§ **Dataset**:
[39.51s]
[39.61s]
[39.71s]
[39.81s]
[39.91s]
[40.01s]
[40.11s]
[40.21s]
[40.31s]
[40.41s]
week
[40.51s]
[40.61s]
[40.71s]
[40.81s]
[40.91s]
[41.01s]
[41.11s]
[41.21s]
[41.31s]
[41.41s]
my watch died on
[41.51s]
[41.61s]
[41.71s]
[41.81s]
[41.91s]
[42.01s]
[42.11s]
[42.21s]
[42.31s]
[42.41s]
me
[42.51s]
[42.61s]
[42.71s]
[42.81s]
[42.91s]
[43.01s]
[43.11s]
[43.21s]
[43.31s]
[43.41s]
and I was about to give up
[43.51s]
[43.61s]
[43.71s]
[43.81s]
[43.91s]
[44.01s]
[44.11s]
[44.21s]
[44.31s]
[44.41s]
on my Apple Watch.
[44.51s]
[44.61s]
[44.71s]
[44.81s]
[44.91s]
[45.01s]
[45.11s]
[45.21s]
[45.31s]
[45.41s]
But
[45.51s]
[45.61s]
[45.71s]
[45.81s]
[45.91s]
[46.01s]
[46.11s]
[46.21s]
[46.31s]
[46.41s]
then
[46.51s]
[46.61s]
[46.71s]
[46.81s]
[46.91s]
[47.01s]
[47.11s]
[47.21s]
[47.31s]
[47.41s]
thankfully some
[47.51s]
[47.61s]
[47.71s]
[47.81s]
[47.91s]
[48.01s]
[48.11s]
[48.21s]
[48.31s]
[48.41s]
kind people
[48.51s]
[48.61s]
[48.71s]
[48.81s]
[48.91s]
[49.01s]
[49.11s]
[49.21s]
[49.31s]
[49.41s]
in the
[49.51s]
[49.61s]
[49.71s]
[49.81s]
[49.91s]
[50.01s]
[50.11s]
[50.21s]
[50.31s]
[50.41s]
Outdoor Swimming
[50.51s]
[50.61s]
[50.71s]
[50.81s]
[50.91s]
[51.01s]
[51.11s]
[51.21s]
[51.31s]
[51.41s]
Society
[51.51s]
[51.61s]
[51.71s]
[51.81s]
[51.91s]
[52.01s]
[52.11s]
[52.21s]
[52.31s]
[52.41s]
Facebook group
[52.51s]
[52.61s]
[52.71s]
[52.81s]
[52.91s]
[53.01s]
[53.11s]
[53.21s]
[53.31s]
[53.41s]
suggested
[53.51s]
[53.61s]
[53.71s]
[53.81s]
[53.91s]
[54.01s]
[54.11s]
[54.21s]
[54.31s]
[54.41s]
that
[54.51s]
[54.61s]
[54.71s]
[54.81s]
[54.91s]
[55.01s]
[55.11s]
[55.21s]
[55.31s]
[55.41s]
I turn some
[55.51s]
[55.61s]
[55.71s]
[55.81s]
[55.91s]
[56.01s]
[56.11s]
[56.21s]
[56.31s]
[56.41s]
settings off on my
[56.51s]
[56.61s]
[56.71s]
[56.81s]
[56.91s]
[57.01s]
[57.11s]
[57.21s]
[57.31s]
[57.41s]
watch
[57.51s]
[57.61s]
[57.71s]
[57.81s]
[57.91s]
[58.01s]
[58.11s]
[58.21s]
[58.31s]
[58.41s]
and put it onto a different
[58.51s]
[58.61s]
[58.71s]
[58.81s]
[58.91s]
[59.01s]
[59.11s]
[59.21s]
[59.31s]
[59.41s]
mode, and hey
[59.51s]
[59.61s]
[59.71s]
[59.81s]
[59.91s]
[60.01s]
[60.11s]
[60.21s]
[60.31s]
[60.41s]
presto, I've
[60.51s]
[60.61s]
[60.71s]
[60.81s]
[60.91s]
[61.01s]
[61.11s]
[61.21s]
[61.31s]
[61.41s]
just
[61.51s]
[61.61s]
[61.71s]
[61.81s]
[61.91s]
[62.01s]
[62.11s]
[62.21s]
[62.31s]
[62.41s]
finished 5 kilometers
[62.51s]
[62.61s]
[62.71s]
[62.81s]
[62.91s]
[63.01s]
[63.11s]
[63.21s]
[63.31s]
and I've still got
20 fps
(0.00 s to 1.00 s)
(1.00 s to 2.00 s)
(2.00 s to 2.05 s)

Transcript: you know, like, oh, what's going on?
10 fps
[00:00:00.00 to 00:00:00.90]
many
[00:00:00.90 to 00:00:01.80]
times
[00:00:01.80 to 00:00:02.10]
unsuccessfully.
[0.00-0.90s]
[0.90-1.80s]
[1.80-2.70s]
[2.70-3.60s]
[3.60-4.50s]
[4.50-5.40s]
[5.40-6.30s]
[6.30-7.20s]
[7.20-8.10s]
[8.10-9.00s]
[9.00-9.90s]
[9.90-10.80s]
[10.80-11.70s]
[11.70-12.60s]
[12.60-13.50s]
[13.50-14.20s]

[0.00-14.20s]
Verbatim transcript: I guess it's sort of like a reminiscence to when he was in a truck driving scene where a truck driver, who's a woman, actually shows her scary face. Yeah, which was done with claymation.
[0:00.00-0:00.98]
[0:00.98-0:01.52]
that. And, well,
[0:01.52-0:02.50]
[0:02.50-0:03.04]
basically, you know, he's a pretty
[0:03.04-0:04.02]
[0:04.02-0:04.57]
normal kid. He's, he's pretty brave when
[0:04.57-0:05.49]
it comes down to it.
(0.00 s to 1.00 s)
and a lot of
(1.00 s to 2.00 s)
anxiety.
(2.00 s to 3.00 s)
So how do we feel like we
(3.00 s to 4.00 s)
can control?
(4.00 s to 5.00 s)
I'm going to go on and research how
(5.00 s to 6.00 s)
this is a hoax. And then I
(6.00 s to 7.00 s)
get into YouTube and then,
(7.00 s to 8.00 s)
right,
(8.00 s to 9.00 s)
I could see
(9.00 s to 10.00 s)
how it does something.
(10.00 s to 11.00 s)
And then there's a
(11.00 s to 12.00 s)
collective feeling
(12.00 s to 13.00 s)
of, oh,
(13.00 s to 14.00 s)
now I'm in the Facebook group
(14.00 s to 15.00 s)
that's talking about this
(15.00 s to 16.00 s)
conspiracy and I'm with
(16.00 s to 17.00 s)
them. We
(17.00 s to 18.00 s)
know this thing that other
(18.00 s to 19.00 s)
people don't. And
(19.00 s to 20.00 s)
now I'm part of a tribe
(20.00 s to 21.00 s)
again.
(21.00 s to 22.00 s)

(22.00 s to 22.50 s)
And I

§ **Assignment**: Repeat all of the listing above exactly, leaving nothing out.

§ **Result below**:
[39.51s]
[39.61s]
[39.71s]
[39.81s]
[39.91s]
[40.01s]
[40.11s]
[40.21s]
[40.31s]
[40.41s]
week
[40.51s]
[40.61s]
[40.71s]
[40.81s]
[40.91s]
[41.01s]
[41.11s]
[41.21s]
[41.31s]
[41.41s]
my watch died on
[41.51s]
[41.61s]
[41.71s]
[41.81s]
[41.91s]
[42.01s]
[42.11s]
[42.21s]
[42.31s]
[42.41s]
me
[42.51s]
[42.61s]
[42.71s]
[42.81s]
[42.91s]
[43.01s]
[43.11s]
[43.21s]
[43.31s]
[43.41s]
and I was about to give up
[43.51s]
[43.61s]
[43.71s]
[43.81s]
[43.91s]
[44.01s]
[44.11s]
[44.21s]
[44.31s]
[44.41s]
on my Apple Watch.
[44.51s]
[44.61s]
[44.71s]
[44.81s]
[44.91s]
[45.01s]
[45.11s]
[45.21s]
[45.31s]
[45.41s]
But
[45.51s]
[45.61s]
[45.71s]
[45.81s]
[45.91s]
[46.01s]
[46.11s]
[46.21s]
[46.31s]
[46.41s]
then
[46.51s]
[46.61s]
[46.71s]
[46.81s]
[46.91s]
[47.01s]
[47.11s]
[47.21s]
[47.31s]
[47.41s]
thankfully some
[47.51s]
[47.61s]
[47.71s]
[47.81s]
[47.91s]
[48.01s]
[48.11s]
[48.21s]
[48.31s]
[48.41s]
kind people
[48.51s]
[48.61s]
[48.71s]
[48.81s]
[48.91s]
[49.01s]
[49.11s]
[49.21s]
[49.31s]
[49.41s]
in the
[49.51s]
[49.61s]
[49.71s]
[49.81s]
[49.91s]
[50.01s]
[50.11s]
[50.21s]
[50.31s]
[50.41s]
Outdoor Swimming
[50.51s]
[50.61s]
[50.71s]
[50.81s]
[50.91s]
[51.01s]
[51.11s]
[51.21s]
[51.31s]
[51.41s]
Society
[51.51s]
[51.61s]
[51.71s]
[51.81s]
[51.91s]
[52.01s]
[52.11s]
[52.21s]
[52.31s]
[52.41s]
Facebook group
[52.51s]
[52.61s]
[52.71s]
[52.81s]
[52.91s]
[53.01s]
[53.11s]
[53.21s]
[53.31s]
[53.41s]
suggested
[53.51s]
[53.61s]
[53.71s]
[53.81s]
[53.91s]
[54.01s]
[54.11s]
[54.21s]
[54.31s]
[54.41s]
that
[54.51s]
[54.61s]
[54.71s]
[54.81s]
[54.91s]
[55.01s]
[55.11s]
[55.21s]
[55.31s]
[55.41s]
I turn some
[55.51s]
[55.61s]
[55.71s]
[55.81s]
[55.91s]
[56.01s]
[56.11s]
[56.21s]
[56.31s]
[56.41s]
settings off on my
[56.51s]
[56.61s]
[56.71s]
[56.81s]
[56.91s]
[57.01s]
[57.11s]
[57.21s]
[57.31s]
[57.41s]
watch
[57.51s]
[57.61s]
[57.71s]
[57.81s]
[57.91s]
[58.01s]
[58.11s]
[58.21s]
[58.31s]
[58.41s]
and put it onto a different
[58.51s]
[58.61s]
[58.71s]
[58.81s]
[58.91s]
[59.01s]
[59.11s]
[59.21s]
[59.31s]
[59.41s]
mode, and hey
[59.51s]
[59.61s]
[59.71s]
[59.81s]
[59.91s]
[60.01s]
[60.11s]
[60.21s]
[60.31s]
[60.41s]
presto, I've
[60.51s]
[60.61s]
[60.71s]
[60.81s]
[60.91s]
[61.01s]
[61.11s]
[61.21s]
[61.31s]
[61.41s]
just
[61.51s]
[61.61s]
[61.71s]
[61.81s]
[61.91s]
[62.01s]
[62.11s]
[62.21s]
[62.31s]
[62.41s]
finished 5 kilometers
[62.51s]
[62.61s]
[62.71s]
[62.81s]
[62.91s]
[63.01s]
[63.11s]
[63.21s]
[63.31s]
and I've still got
20 fps
(0.00 s to 1.00 s)
(1.00 s to 2.00 s)
(2.00 s to 2.05 s)

Transcript: you know, like, oh, what's going on?
10 fps
[00:00:00.00 to 00:00:00.90]
many
[00:00:00.90 to 00:00:01.80]
times
[00:00:01.80 to 00:00:02.10]
unsuccessfully.
[0.00-0.90s]
[0.90-1.80s]
[1.80-2.70s]
[2.70-3.60s]
[3.60-4.50s]
[4.50-5.40s]
[5.40-6.30s]
[6.30-7.20s]
[7.20-8.10s]
[8.10-9.00s]
[9.00-9.90s]
[9.90-10.80s]
[10.80-11.70s]
[11.70-12.60s]
[12.60-13.50s]
[13.50-14.20s]

[0.00-14.20s]
Verbatim transcript: I guess it's sort of like a reminiscence to when he was in a truck driving scene where a truck driver, who's a woman, actually shows her scary face. Yeah, which was done with claymation.
[0:00.00-0:00.98]
[0:00.98-0:01.52]
that. And, well,
[0:01.52-0:02.50]
[0:02.50-0:03.04]
basically, you know, he's a pretty
[0:03.04-0:04.02]
[0:04.02-0:04.57]
normal kid. He's, he's pretty brave when
[0:04.57-0:05.49]
it comes down to it.
(0.00 s to 1.00 s)
and a lot of
(1.00 s to 2.00 s)
anxiety.
(2.00 s to 3.00 s)
So how do we feel like we
(3.00 s to 4.00 s)
can control?
(4.00 s to 5.00 s)
I'm going to go on and research how
(5.00 s to 6.00 s)
this is a hoax. And then I
(6.00 s to 7.00 s)
get into YouTube and then,
(7.00 s to 8.00 s)
right,
(8.00 s to 9.00 s)
I could see
(9.00 s to 10.00 s)
how it does something.
(10.00 s to 11.00 s)
And then there's a
(11.00 s to 12.00 s)
collective feeling
(12.00 s to 13.00 s)
of, oh,
(13.00 s to 14.00 s)
now I'm in the Facebook group
(14.00 s to 15.00 s)
that's talking about this
(15.00 s to 16.00 s)
conspiracy and I'm with
(16.00 s to 17.00 s)
them. We
(17.00 s to 18.00 s)
know this thing that other
(18.00 s to 19.00 s)
people don't. And
(19.00 s to 20.00 s)
now I'm part of a tribe
(20.00 s to 21.00 s)
again.
(21.00 s to 22.00 s)

(22.00 s to 22.50 s)
And I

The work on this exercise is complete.